Every project includes full documentation, transparent delivery methods, and optional capability-building for internal teams.
“My job isn't finished when the files are done,” John Carr says. “It’s when we’ve made the firm more resilient and better prepared to face the next challenge.”
That stance challenges the traditional consulting model, which often relies on long-term dependency and recurring revenue from repeat issues.
RiskPod’s model is built around short-term surge support, documented handover, and stronger internal capability after the programme ends.
"The world won't run out of remediation needs - but that doesn’t mean every firm has to stay stuck in the same loop."
Large remediation programmes also test how well firms can show what was sent, reviewed, and agreed with customers when supervisors ask for evidence.
"When remediation scales overnight, teams are judged on documentation and traceability as much as the redress outcome. Customer records and communications are often where gaps show up first."
Paul Holland, Founder and CEO, Beyond Encryption (Mailock)
FAQs
What Is Regulatory Remediation?
It’s the process of reviewing and correcting failures in compliance or customer treatment, usually identified through audits or regulatory investigation.
Why Are Remediation Projects So Common?
Because regulated environments are complex and dynamic. Issues may go undetected for years, only surfacing under scrutiny or as part of legacy system reviews.
How Does Riskpod Help with Remediation?
RiskPod provides rapid access to vetted compliance professionals who help firms scale and deliver remediation projects efficiently and effectively.
What's the Cost of Getting Kyc Wrong?
A single KYC file review can cost up to $2,500. For firms with thousands of records, the costs escalate quickly - especially if resourcing is outsourced last minute.

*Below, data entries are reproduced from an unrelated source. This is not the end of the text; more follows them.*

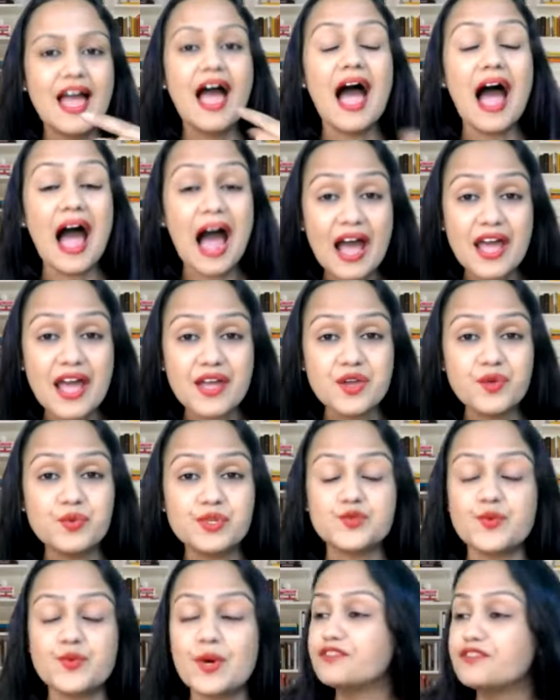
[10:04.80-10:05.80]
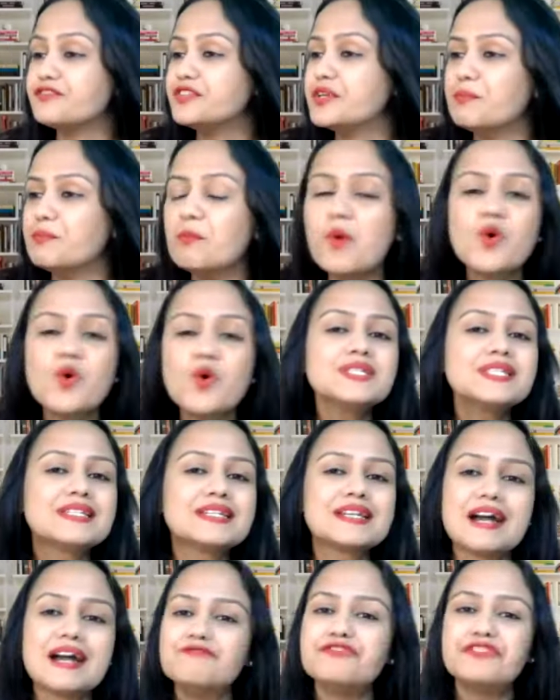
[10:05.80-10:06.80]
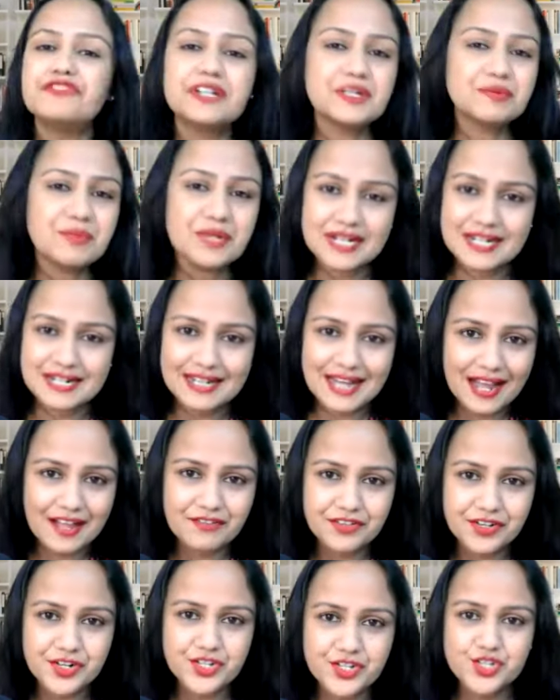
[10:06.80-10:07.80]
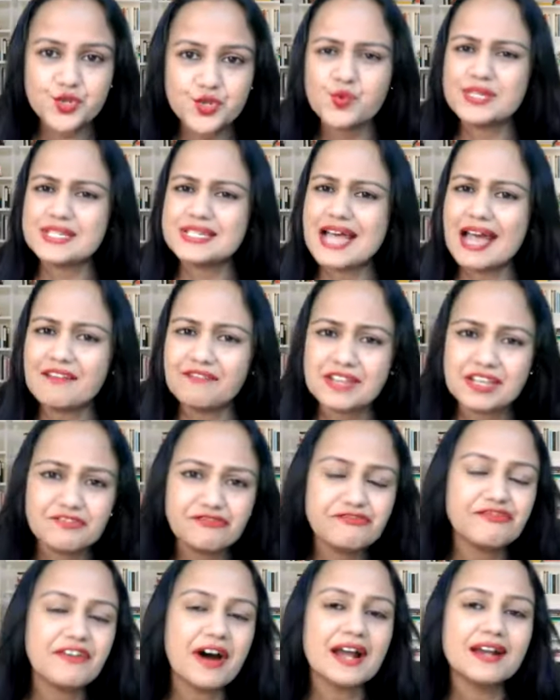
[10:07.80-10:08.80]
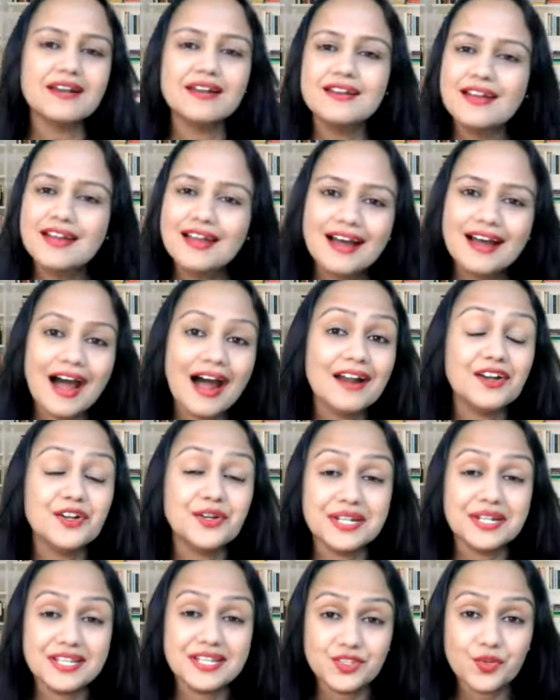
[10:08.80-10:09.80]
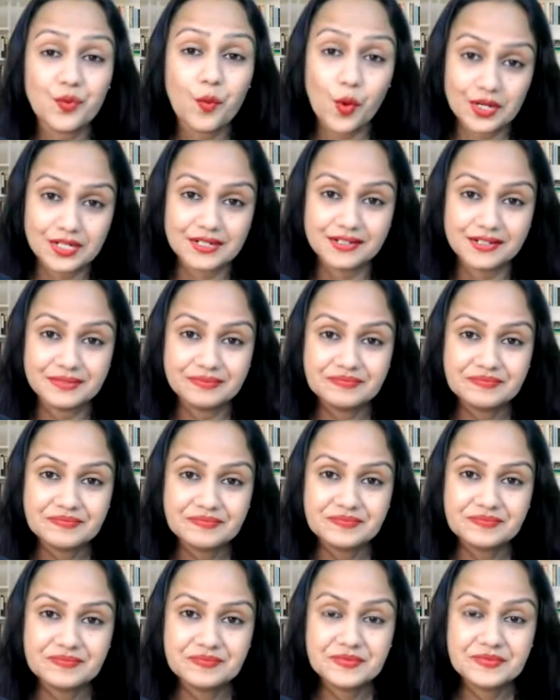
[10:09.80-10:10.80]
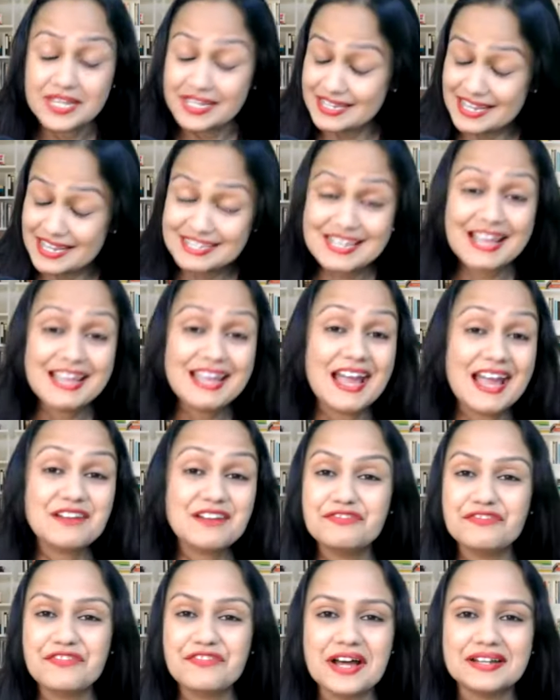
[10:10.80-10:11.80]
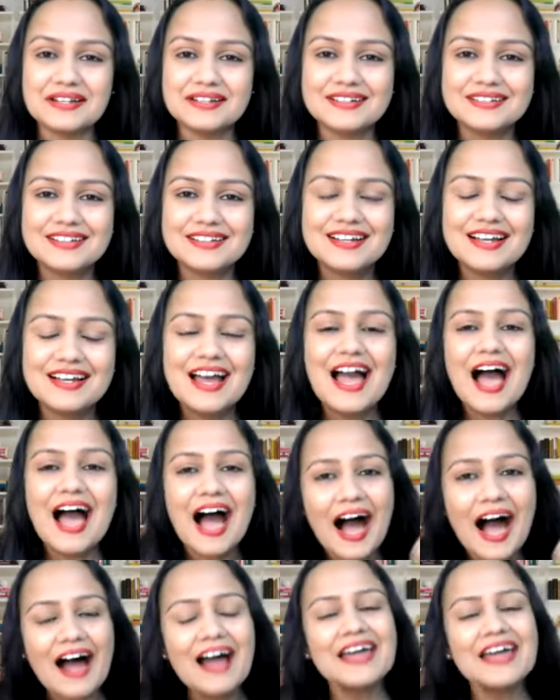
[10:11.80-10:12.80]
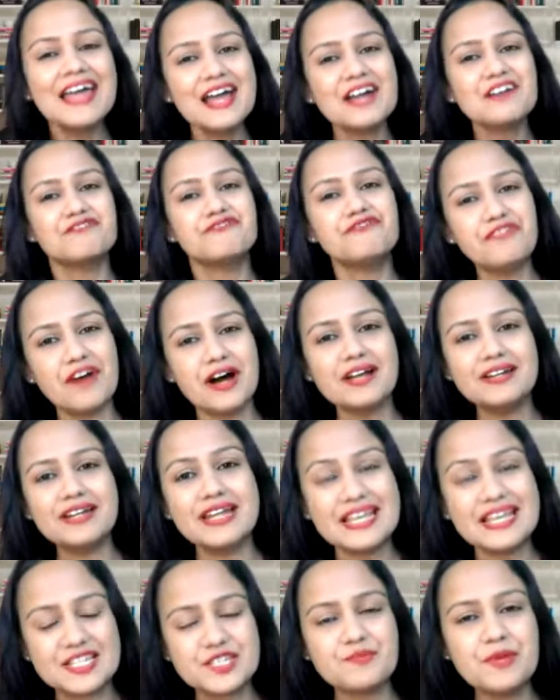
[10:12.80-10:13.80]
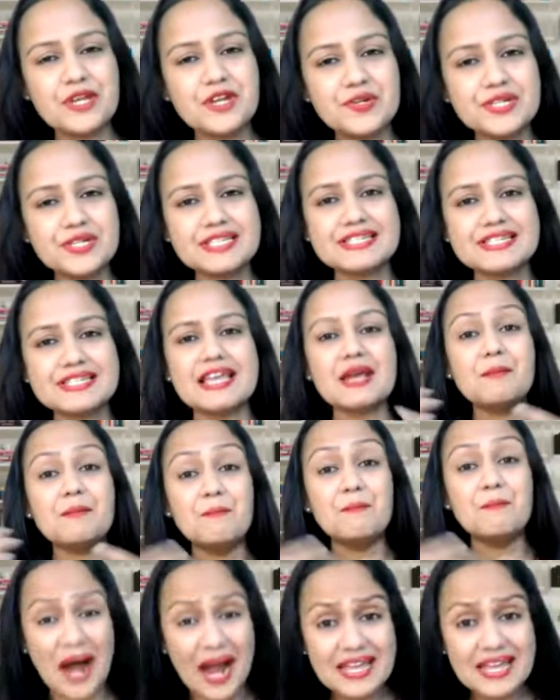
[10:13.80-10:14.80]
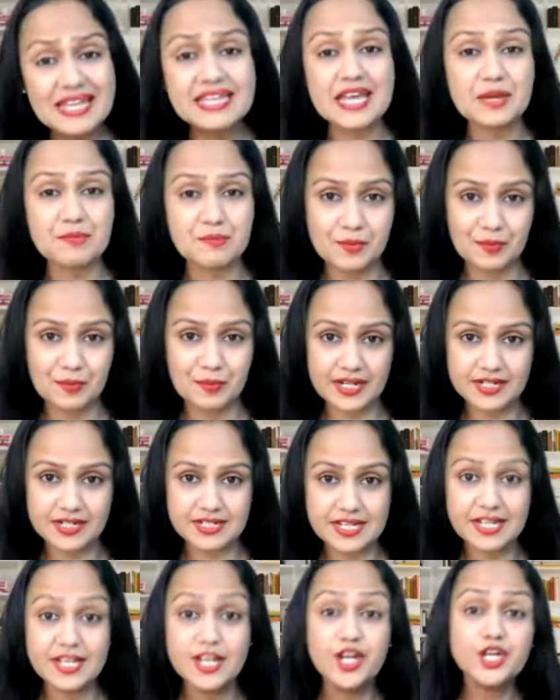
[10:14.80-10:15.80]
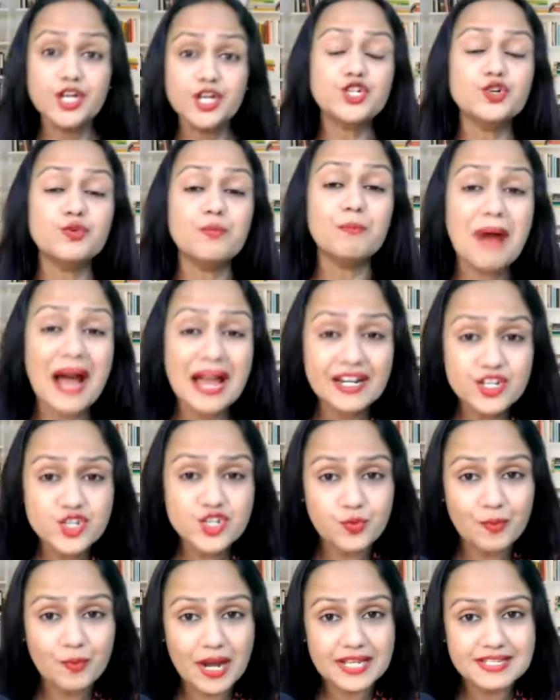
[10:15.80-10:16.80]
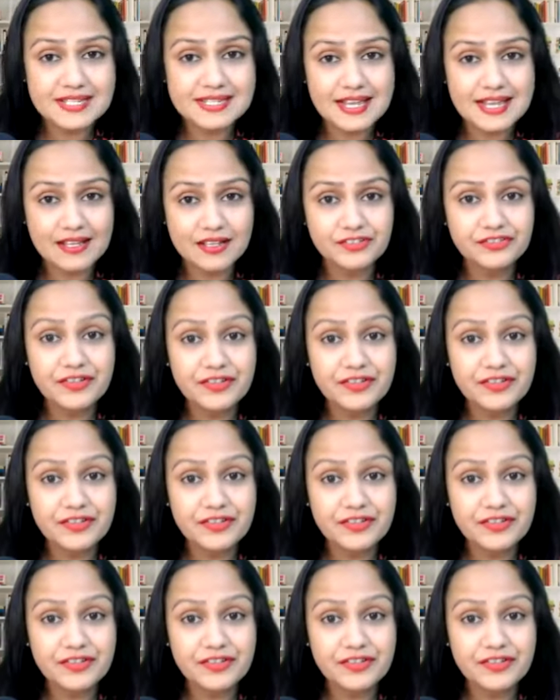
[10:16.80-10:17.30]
I was one of the most comfortable divers who was having fun underneath water. Yes, I had fun. I had fun experiencing my capability to manage myself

Is Remediation Just for Banks?
No. RiskPod also supports fintechs, law firms, crypto platforms, and fiduciaries. Any regulated entity facing regulatory exposure can benefit from remediation expertise.
Sam Kendall works on digital marketing at Beyond Encryption, helping build B2B marketing activity around research, first principles, and sustainable growth. He writes about marketing effectiveness, positioning, customer communications, and digital culture, with longer-form work published at ATNL.